ASSIGNED TASK: Retype exactly what runs from the first line of the data to the line with "[10.00-11.00s]", keeping both of those lines and skipping pictures.

SOURCE MATERIAL:
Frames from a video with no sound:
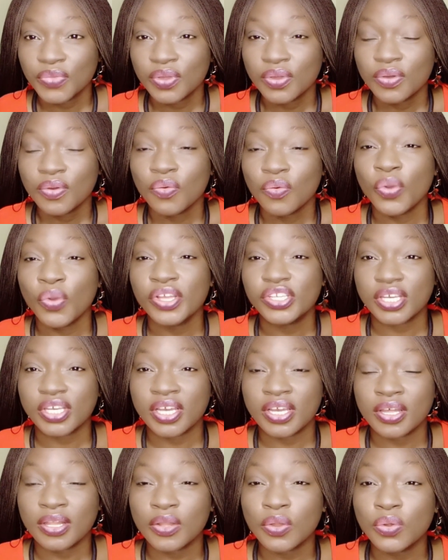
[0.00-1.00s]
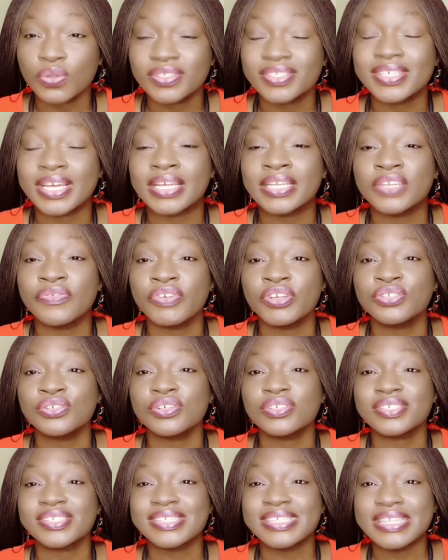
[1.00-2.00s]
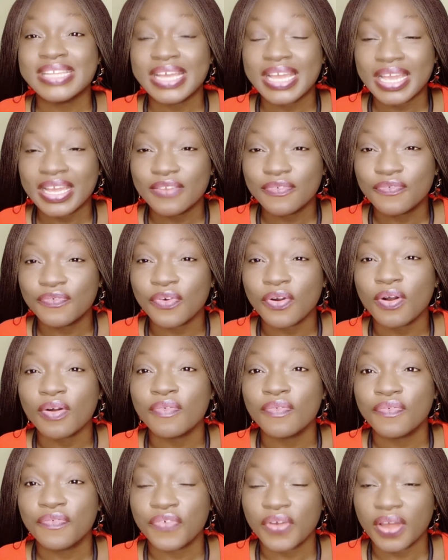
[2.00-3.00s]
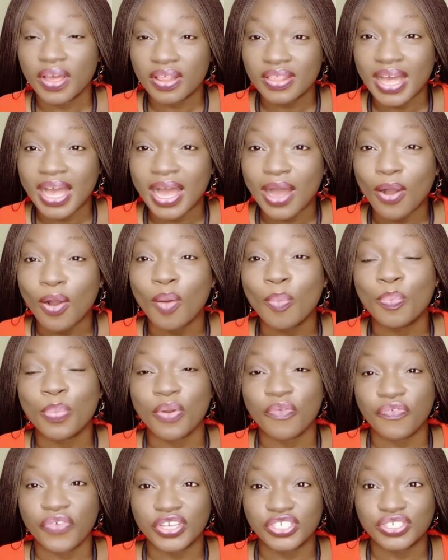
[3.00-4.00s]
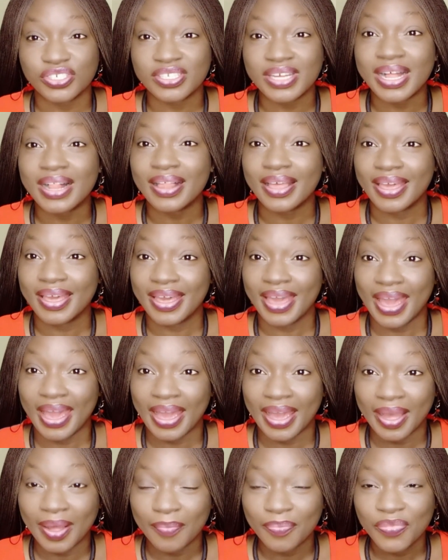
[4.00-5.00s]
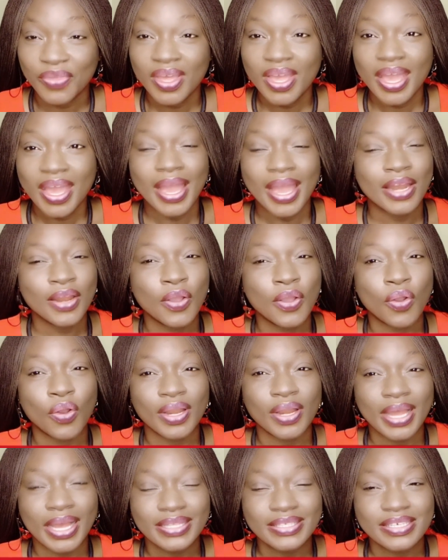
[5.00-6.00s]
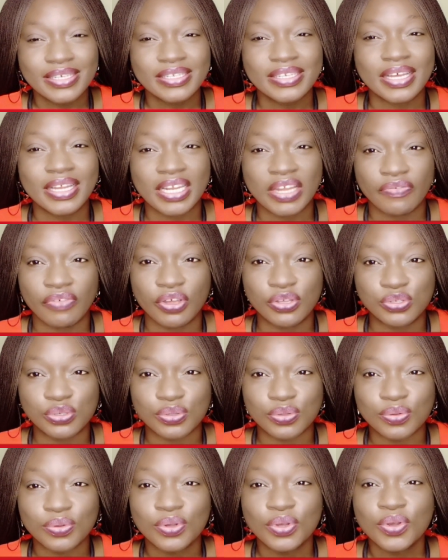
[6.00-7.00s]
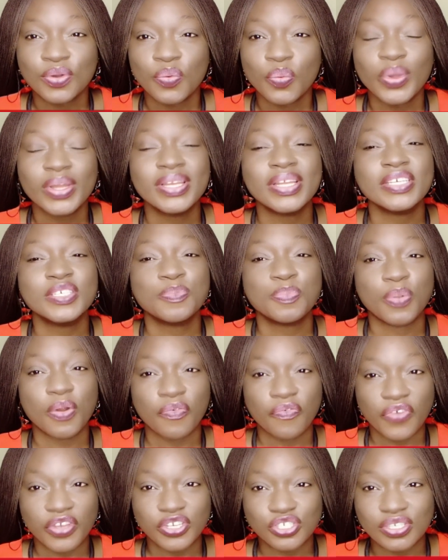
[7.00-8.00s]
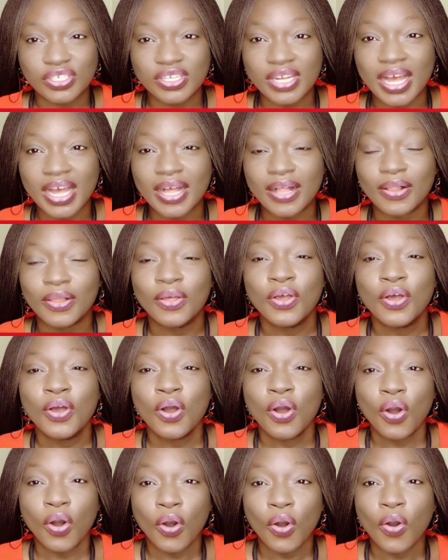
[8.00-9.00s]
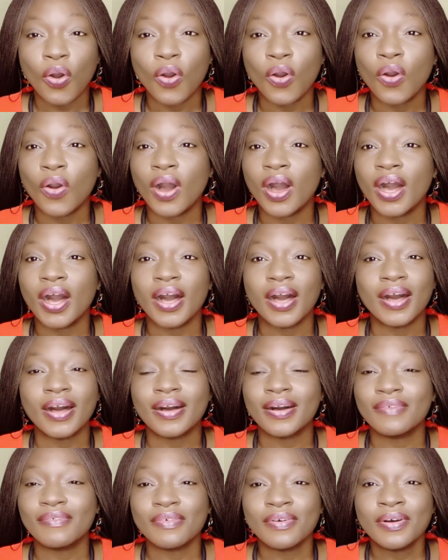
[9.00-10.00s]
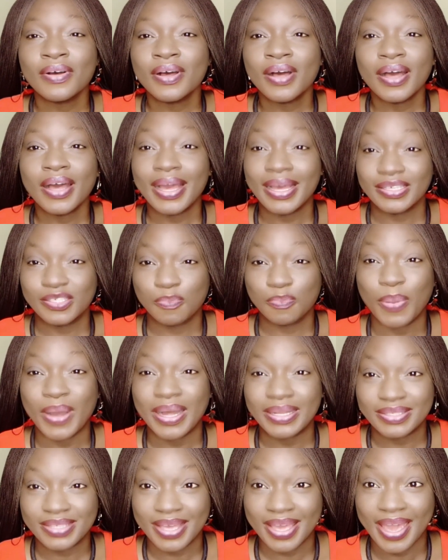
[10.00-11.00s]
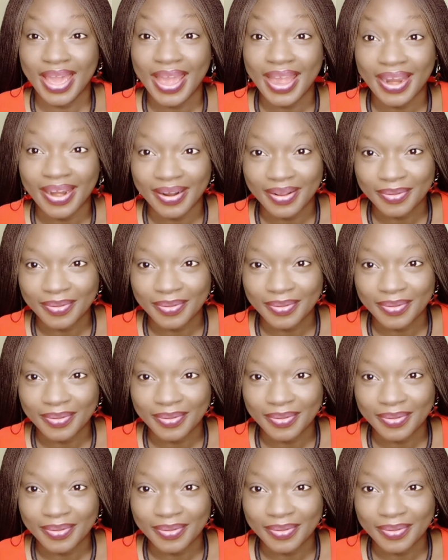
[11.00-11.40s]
which includes the individual's need for further or professional care and connecting the individual with this professional or expert care.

ANSWER SPACE:
Frames from a video with no sound:
[0.00-1.00s]
[1.00-2.00s]
[2.00-3.00s]
[3.00-4.00s]
[4.00-5.00s]
[5.00-6.00s]
[6.00-7.00s]
[7.00-8.00s]
[8.00-9.00s]
[9.00-10.00s]
[10.00-11.00s]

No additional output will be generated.